Heat and mass flux through a Reiner-Rivlin nanofluid flow past a spinning stretching disc: Cattaneo-Christov model.

The current work scrutinizes a non-Newtonian nanofluid free convective flow induced by a rotating stretchable disc. The examination surveys the Stefan blowing and Cattaneo-Christov mass and heat fluxes, as a precise illustrative model. The innovative aspects of the ongoing project include the analysis of the border sheet nanofluid flow near a revolving disc through thermophoresis, Reiner-Rivlin prototype features, and random nanoparticle motion. The Reiner-Rivlin non-Newtonian model is considered together with the effect of an unvarying axial magnetic strength. The constitutive formulae of a Reiner-Rivlin liquid have been reproduced in the cylindrical coordinates. Through implementing the applicable relationship transformations, the controlling partial differential equations are transferred to ordinary differential equations (ODE).

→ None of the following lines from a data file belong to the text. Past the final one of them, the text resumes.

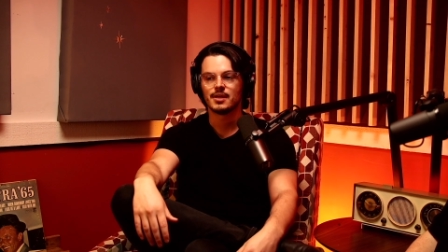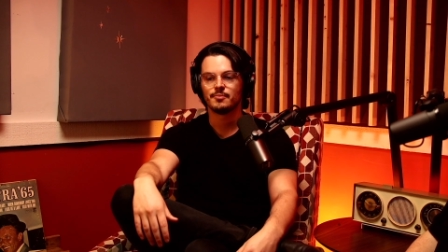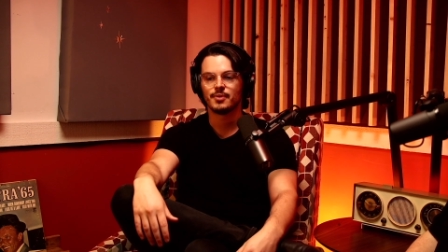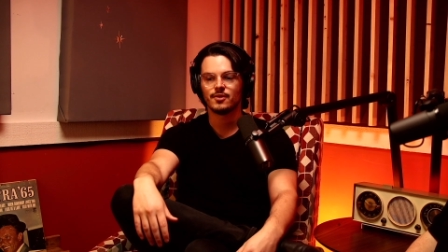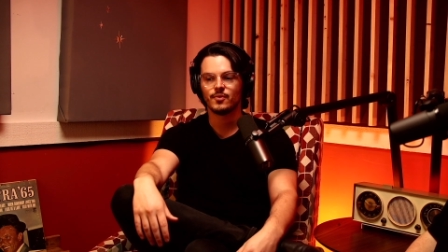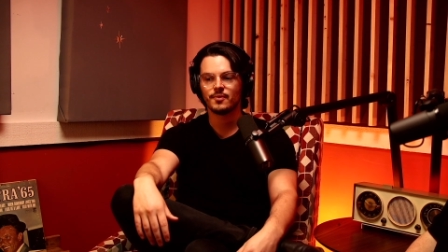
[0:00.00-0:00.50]

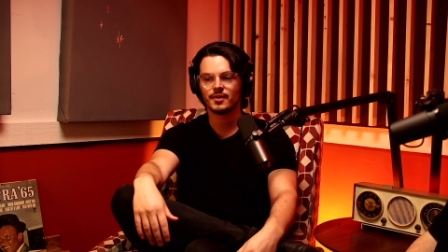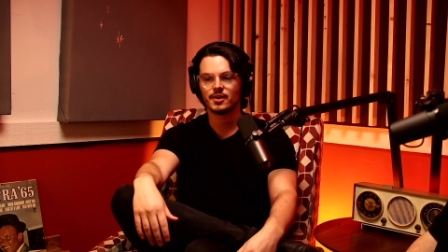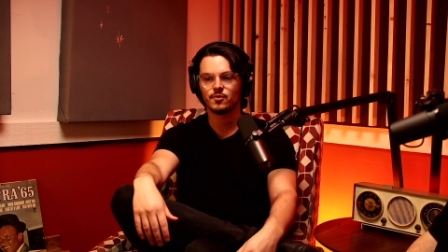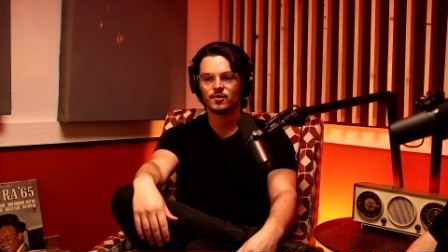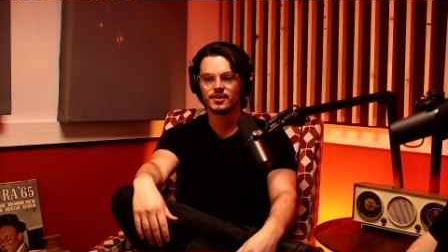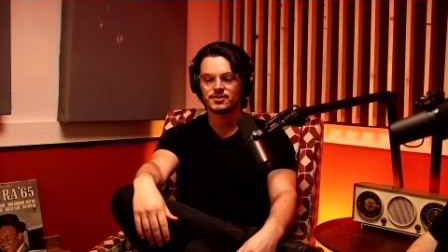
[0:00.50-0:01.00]
but we really
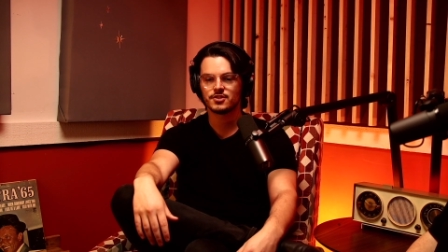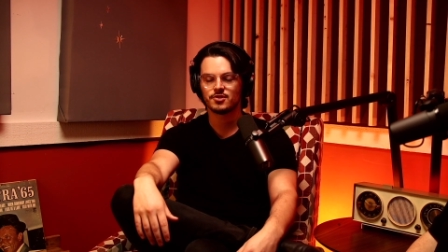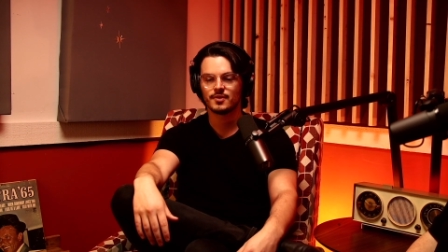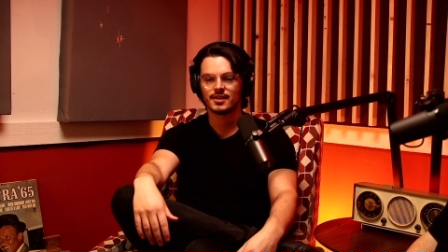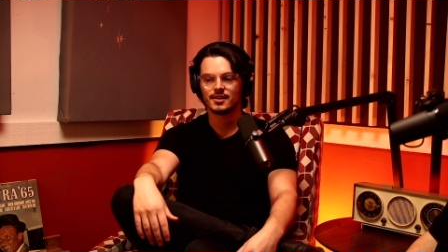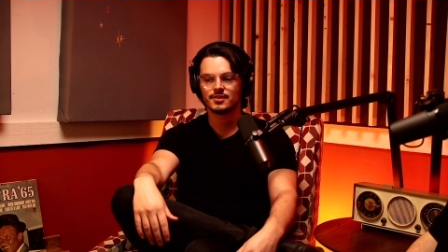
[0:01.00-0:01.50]
want
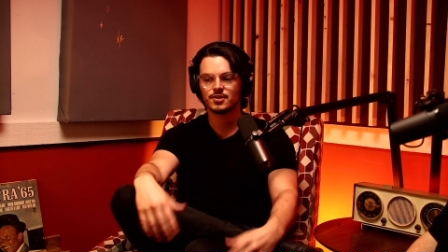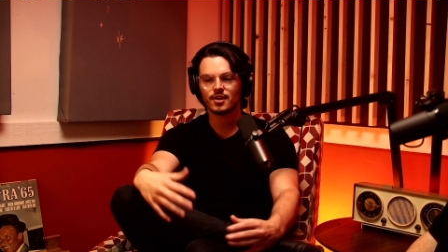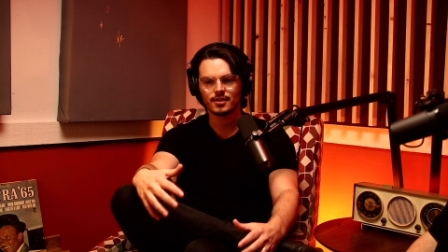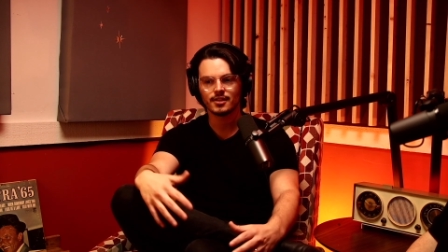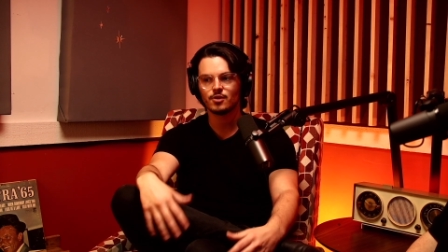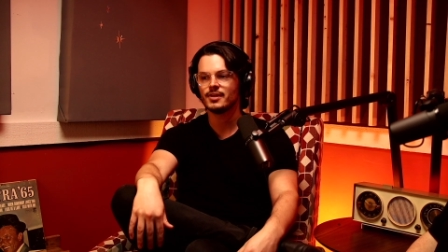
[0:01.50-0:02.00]
to talk
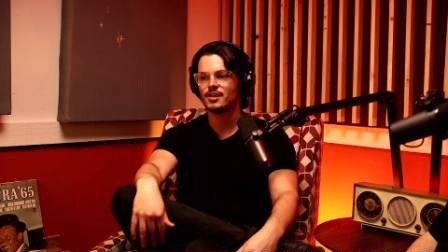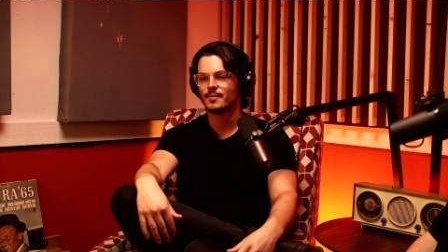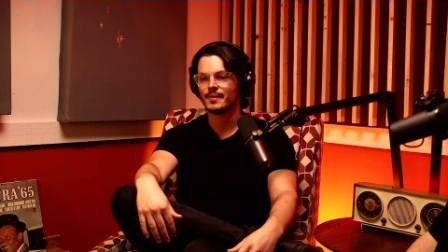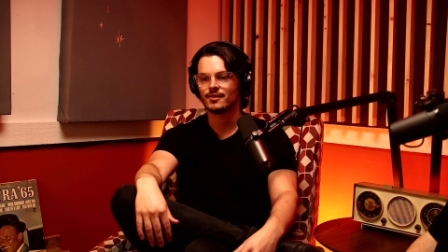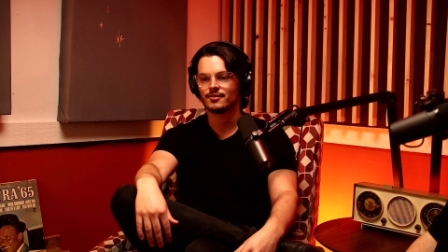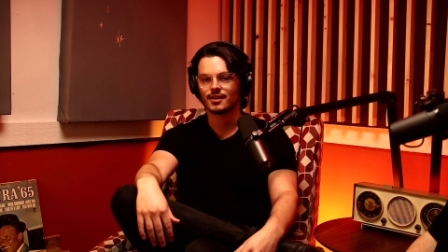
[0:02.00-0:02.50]
a little bit
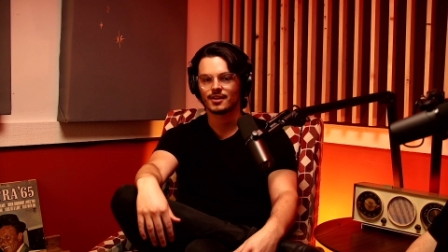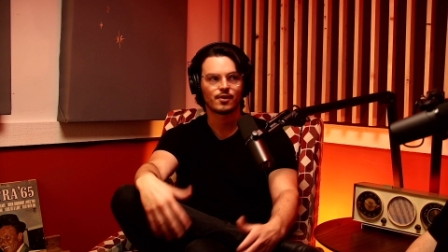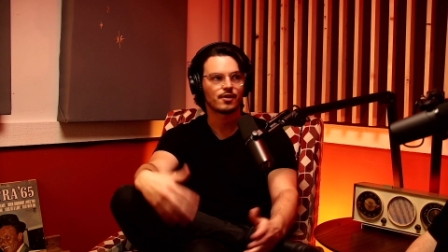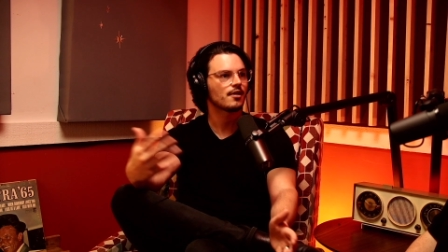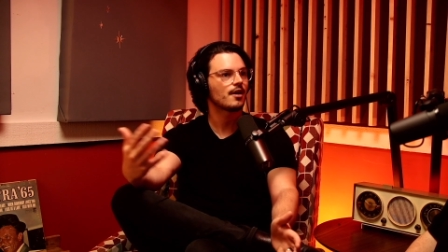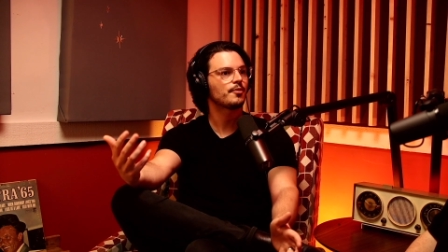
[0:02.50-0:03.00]
about kind of
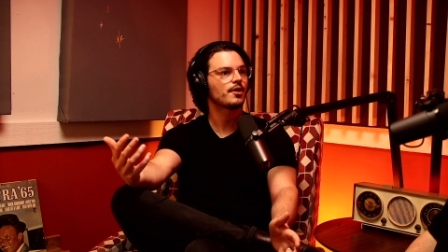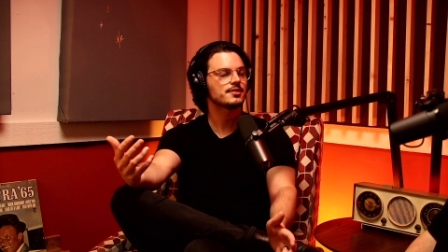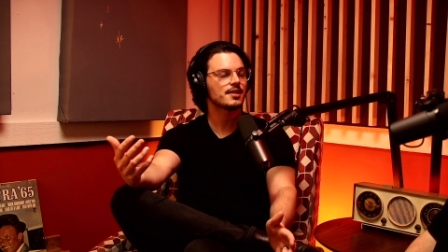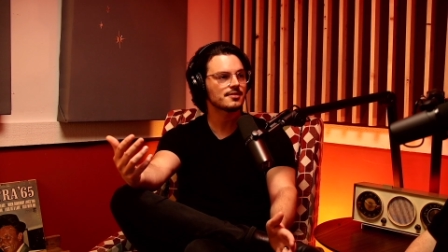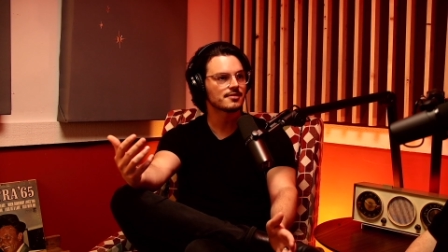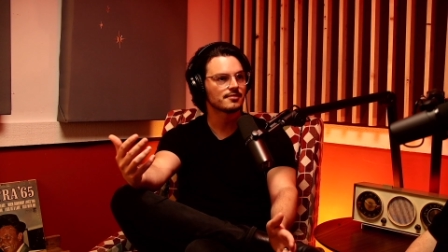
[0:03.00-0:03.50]
our thought
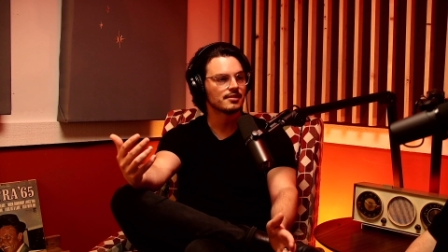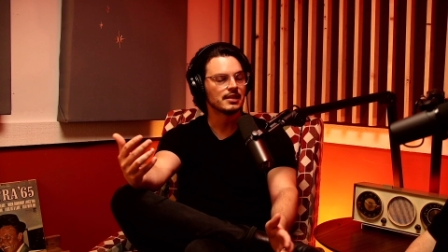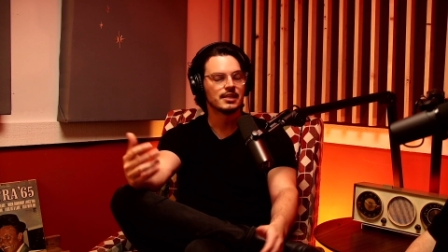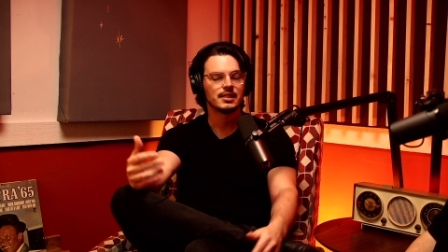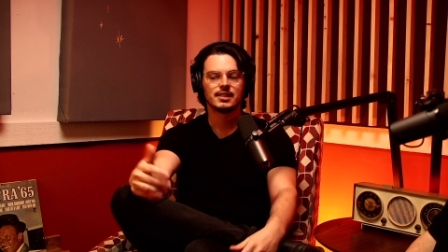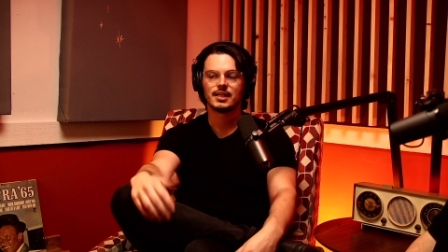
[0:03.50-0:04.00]
process,
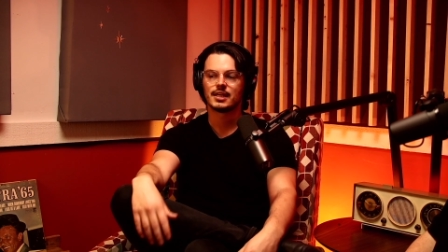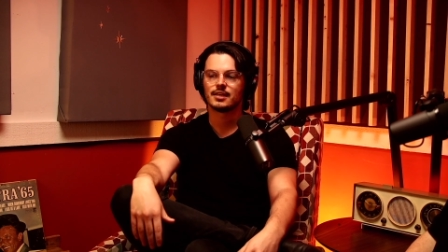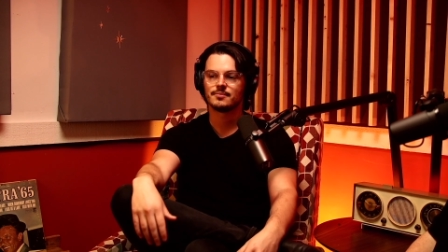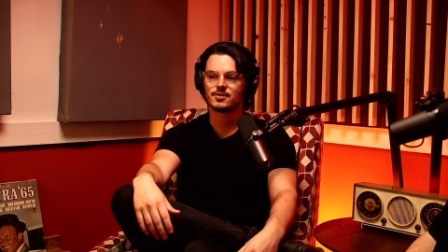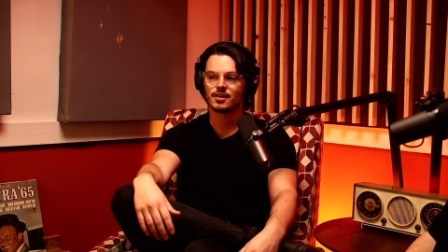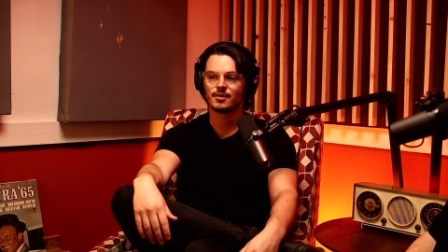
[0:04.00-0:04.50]

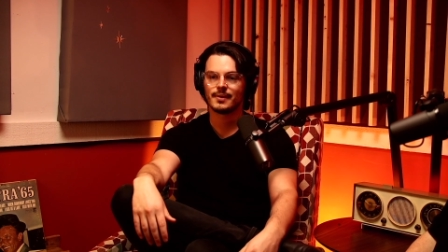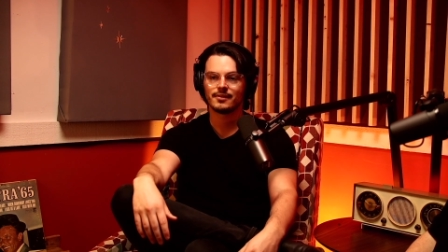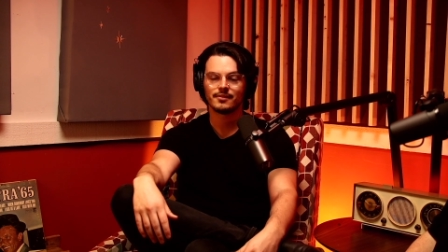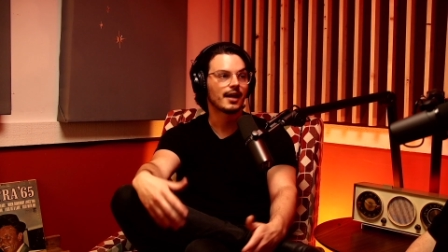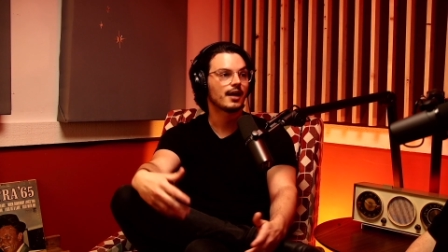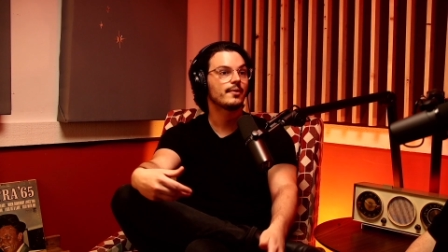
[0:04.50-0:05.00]
talk
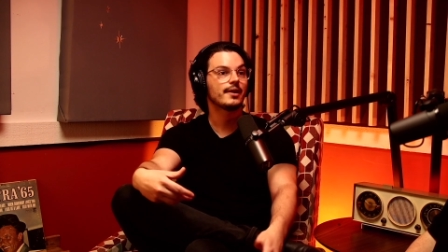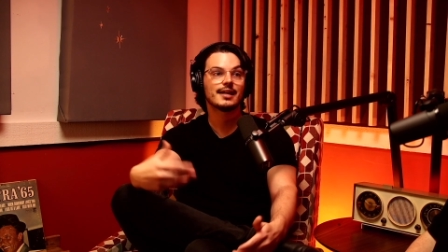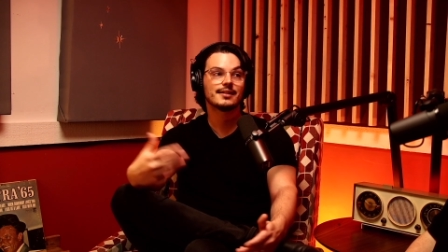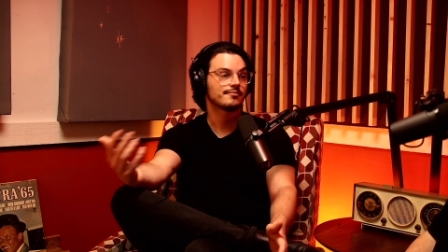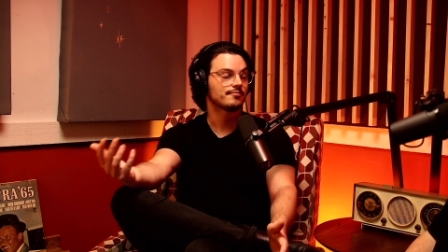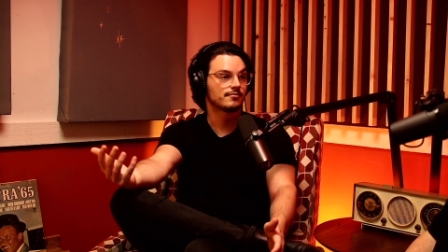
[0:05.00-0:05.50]
about how we got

This procedure yields a group of coupled nonlinear ordinary differential equations in relation to speed, heat, and nanoparticle concentration profiles that are impacted by several physical characteristics. These equations are analyzed by using the homotopy perturbation method (HPM). Due to the analytical solution given by HPM, the current work enables us to take the infinity of the layer as a parameter of the problem and discuss its variation in the obtained distributions. Consequently, a physical significant graphical visualization of the data is emphasized. The rates of mass and temperature transmission are examined to understand if any of the relevant parameters may improve these rates. Additionally, the Stefan blowing causes extra particles diffusion, which enhances heat transfer and raises the nanoparticles concentration and could be useful in some medical therapies. Furthermore, the stretching of the rotating disc is concluded, which improves the fluid heat transfer.